Clones had no surnames. “That’s pretty. Come on, Maree. I’ll take you back to your, uh, dormitory. You’ll feel better, when you’re back with your friends.”

She perforce began to walk with him.

“Sergeant Taura is all right, you know. She really wants to take care of you. You just scared her, running off like that. She was worried you’d get hurt. You’re not really afraid of the sergeant, are you?”

Her lovely lips pressed closed in confusion. “I’m … not sure.” Her walk was a dainty, swaying thing, though her steps made her breasts wobble most distractingly, half-bagged in the pink tunic. She ought to be offered reduction treatment, though he was not sure such was in the Peregrine’s ship’s surgeon’s range of expertise. And if her somatic experiences at Bharaputra’s were anything like his had been, she was probably sick of surgery right now. He certainly had been, after all the bodily distortions they’d laid on him.

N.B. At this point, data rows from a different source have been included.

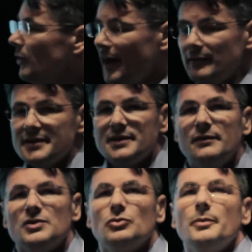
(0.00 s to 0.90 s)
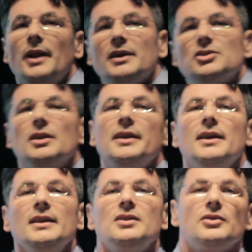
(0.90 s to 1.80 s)
have a service who will actually
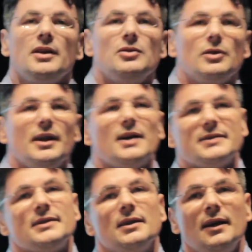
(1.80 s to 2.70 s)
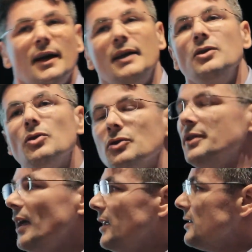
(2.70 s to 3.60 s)
integrate your tasks and your
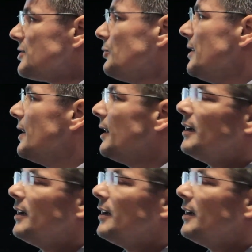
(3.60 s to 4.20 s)
containers with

“We’re not a slave ship,” he began again earnestly. “We’re taking you—” The news that their destination was the Barrayaran Empire might not be so reassuring, at that. “Our first stop will probably be Komarr. But you might not have to stay there.” He had no power to make promises about her ultimate destination. None. One prisoner could not rescue another.

She coughed, and rubbed her eyes.

“Are you … all right?”

“I want a drink of water.” Her voice was hoarse from the running and the crying.

“I’ll get you one,” he promised. His own cabin was just a corridor away; he led her there.

The door hissed open at the touch of his palm upon the pad. “Come in. I never had a chance to talk with you. Maybe if I had … that girl wouldn’t have fooled you.” He guided her within, and settled her on the bed. She was trembling slightly. So was he.

“Did she fool you?”

“I … don’t know, Admiral.”

He snorted bitterly. “I’m not the Admiral. I’m a clone, like you. I was raised at Bharaputra’s, one floor down from where you live. Lived.” He went to his washroom, drew a cup of water, and carried it to her. He had half an impulse to offer it to her on his knees. She had to be made to—”I have to make you understand. Understand who you are, what’s happened to you. So you won’t he fooled again. You have a lot to learn, for your own protection.” Indeed—in that body. “You’ll have to go to school.”